Six NGOs have urged Msida residents and other concerned citizens to endorse their calls for a controversial flyover project in the town to be sent back to the drawing board.

The NGOs have written to Infrastructure Minister Ian Borg, Planning Minister Aaron Farrugia and Msida local council and asked them to reconsider Msida Creek plans, which they say will not solve the area’s long-term problems and instead destroy a community. 

First announced in 2019, the Msida Creek roadworks project proposes to eliminate Msida Circus junctions and replace them with flyovers, allowing traffic to flow uninterrupted but also adding massive concrete infrastructure in the heart of the town.

Activists say the project will “split Msida in two”, forcing people to use footbridges to cross from one side to the other, while also eradicating the green and community space reserved for locals to play boċċi, tombola and other activities.  
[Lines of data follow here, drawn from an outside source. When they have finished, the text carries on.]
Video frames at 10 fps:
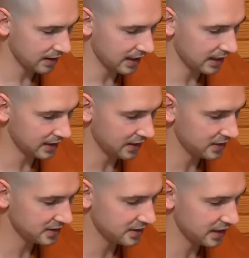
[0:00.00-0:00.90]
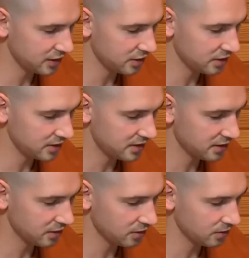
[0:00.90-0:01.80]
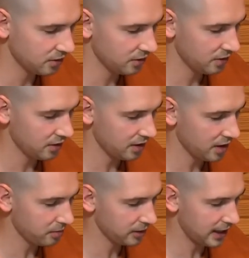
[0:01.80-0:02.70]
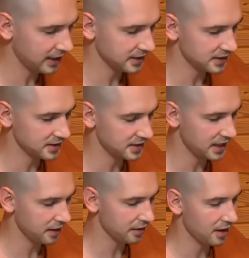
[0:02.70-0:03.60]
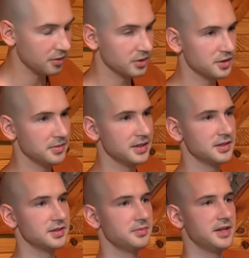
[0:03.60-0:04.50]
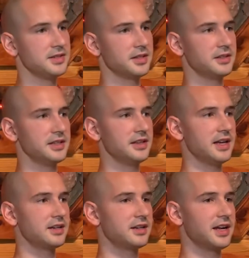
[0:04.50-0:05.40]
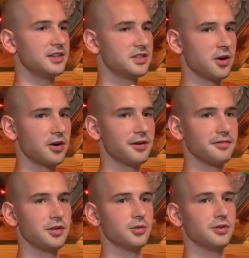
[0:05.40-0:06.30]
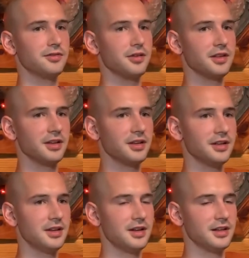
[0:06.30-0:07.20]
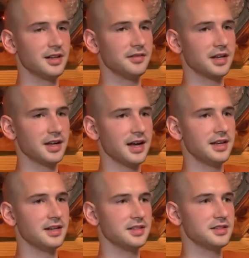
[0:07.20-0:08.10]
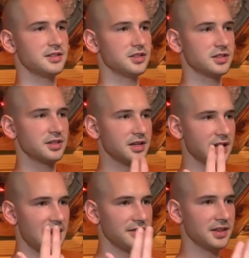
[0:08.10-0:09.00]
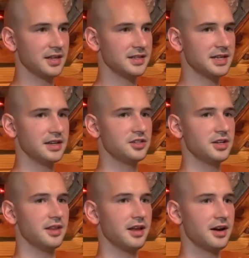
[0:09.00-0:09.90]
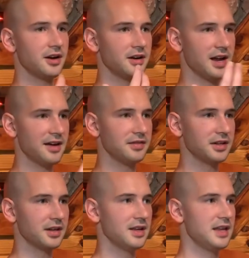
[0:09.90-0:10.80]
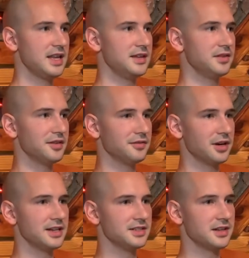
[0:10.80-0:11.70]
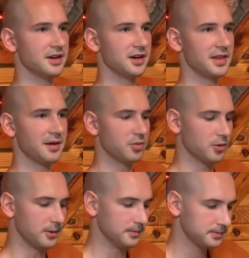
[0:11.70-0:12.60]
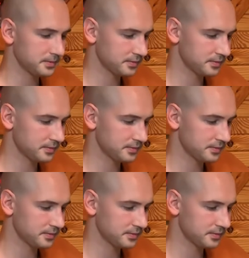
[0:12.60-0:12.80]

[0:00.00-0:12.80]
And at this stage, there's still applied and sustained thought, which means basically that kind of starter fuel for the loving kindness, just having the intention there and having even a phrase there at that point.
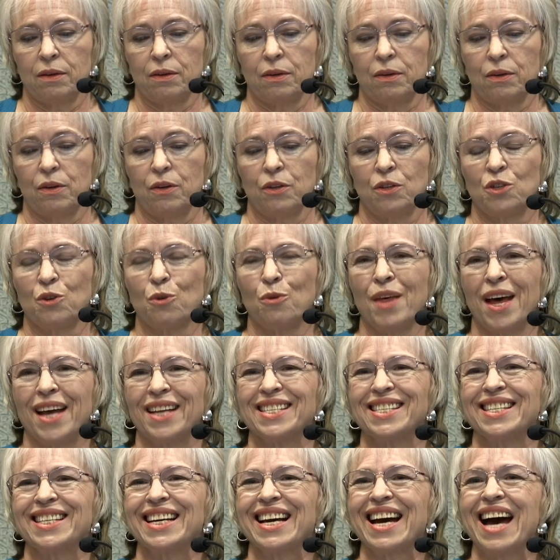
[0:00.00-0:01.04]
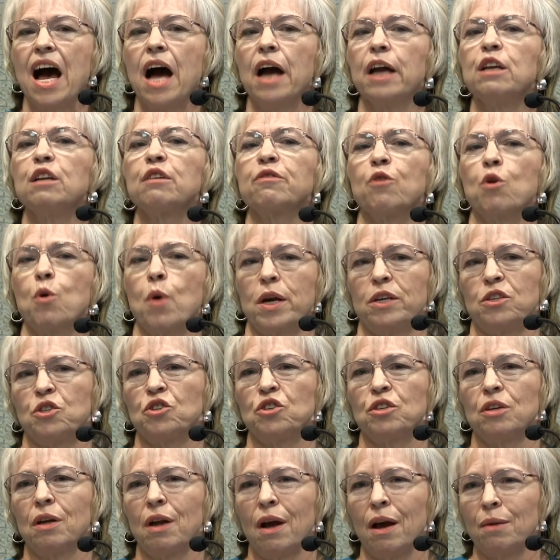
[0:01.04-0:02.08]
So that's the kind of
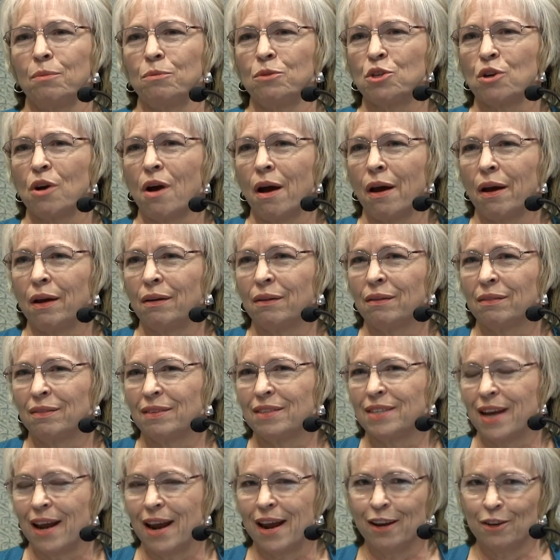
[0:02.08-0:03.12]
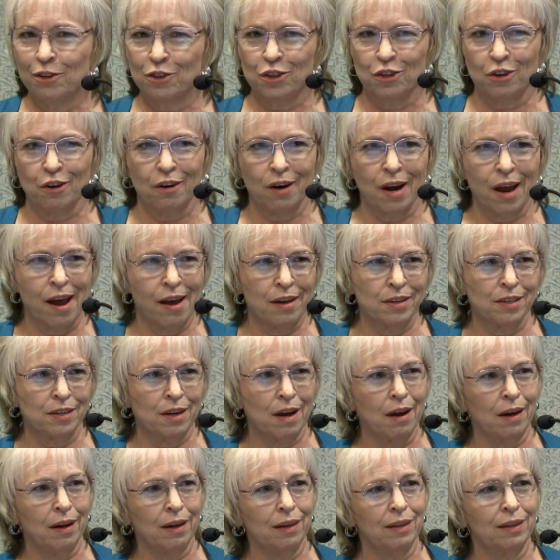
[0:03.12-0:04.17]
question I'm trying to answer as
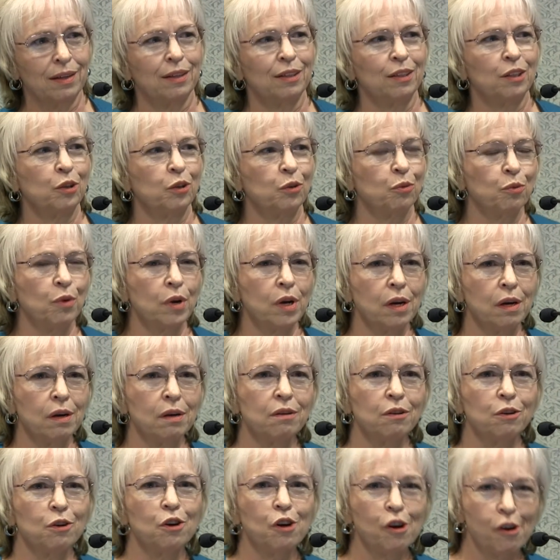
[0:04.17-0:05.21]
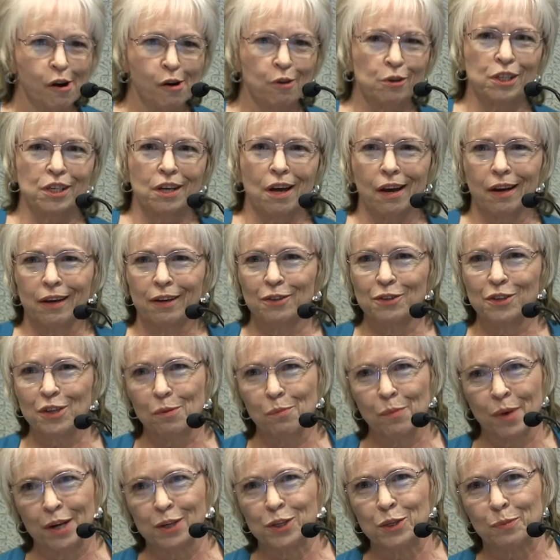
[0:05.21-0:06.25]
I read neuroscience in
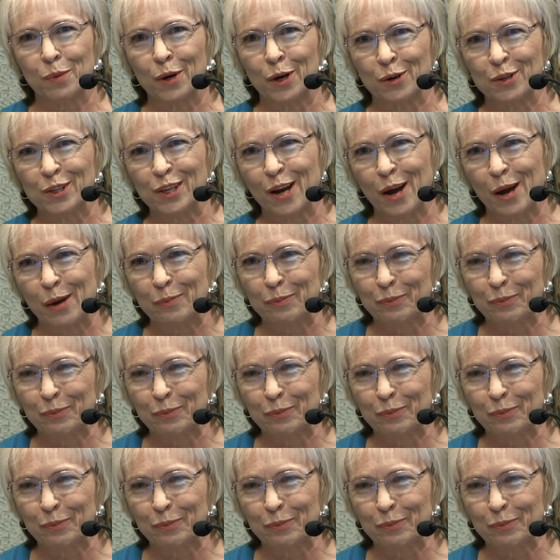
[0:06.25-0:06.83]
my spare time.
They have also expressed concern about footbridges blocking views from an adjacent apartment block and highlighted accessibility concerns for cyclists, wheelchair users, and people pushing prams. 

“Considering the number of pedestrians who cross from one side of Msida to another on a daily basis, the use of lifts will severely clog pedestrian traffic which constitutes a major problem for such a heavy pedestrian zone,” they said. 

The NGOs want the government to scrap these plans and instead consider alternatives, while ensuring social and environmental impact assessments for the project are carried out. 

They proposed turning the area into a “new and improved public transport interchange with the potential to provide a major public open space”. 

Din l-Art Ħelwa, Friends of the Earth Malta, Flimkien Għal Ambjent Aħjar, Moviment Graffitti, Ramblers Malta and the Archaeological Society of Malta all signed the letter, together with residents who oppose the plans. 

Other residents who want to voice their opposition to the plans can endorse the letter online

Activists are not the only people to have expressed scepticism about the project. The president of the Chamber of Architects, Andre Pizzuto, has warned that the project will destroy Msida’s social fabric, and encourage traffic to run through the town. 
  
Pizzuto has argued that a better long-term solution is to find ways of diverting traffic away from the town, allowing the Msida junction area to be pedestrianised.

“They see this as a road engineering problem, so their solutions are road engineering ones. But this is an urban planning problem, and the solutions to be found are there,” he said. 

Conservation architect Joanna Spiteri Staines has similar views. In an opinion piece published by Times of Malta, Spiteri Staines made a pitch for the Pieta’ seafront to be entirely pedestrianised, noting similar projects across major European cities. 

"It has happened in Madrid and Barcelona. All the current regeneration plans for inner-city cores across Europe seek the removal of vehicular activity and the replacement of roads with green liveable spaces," Spiteri Staines wrote.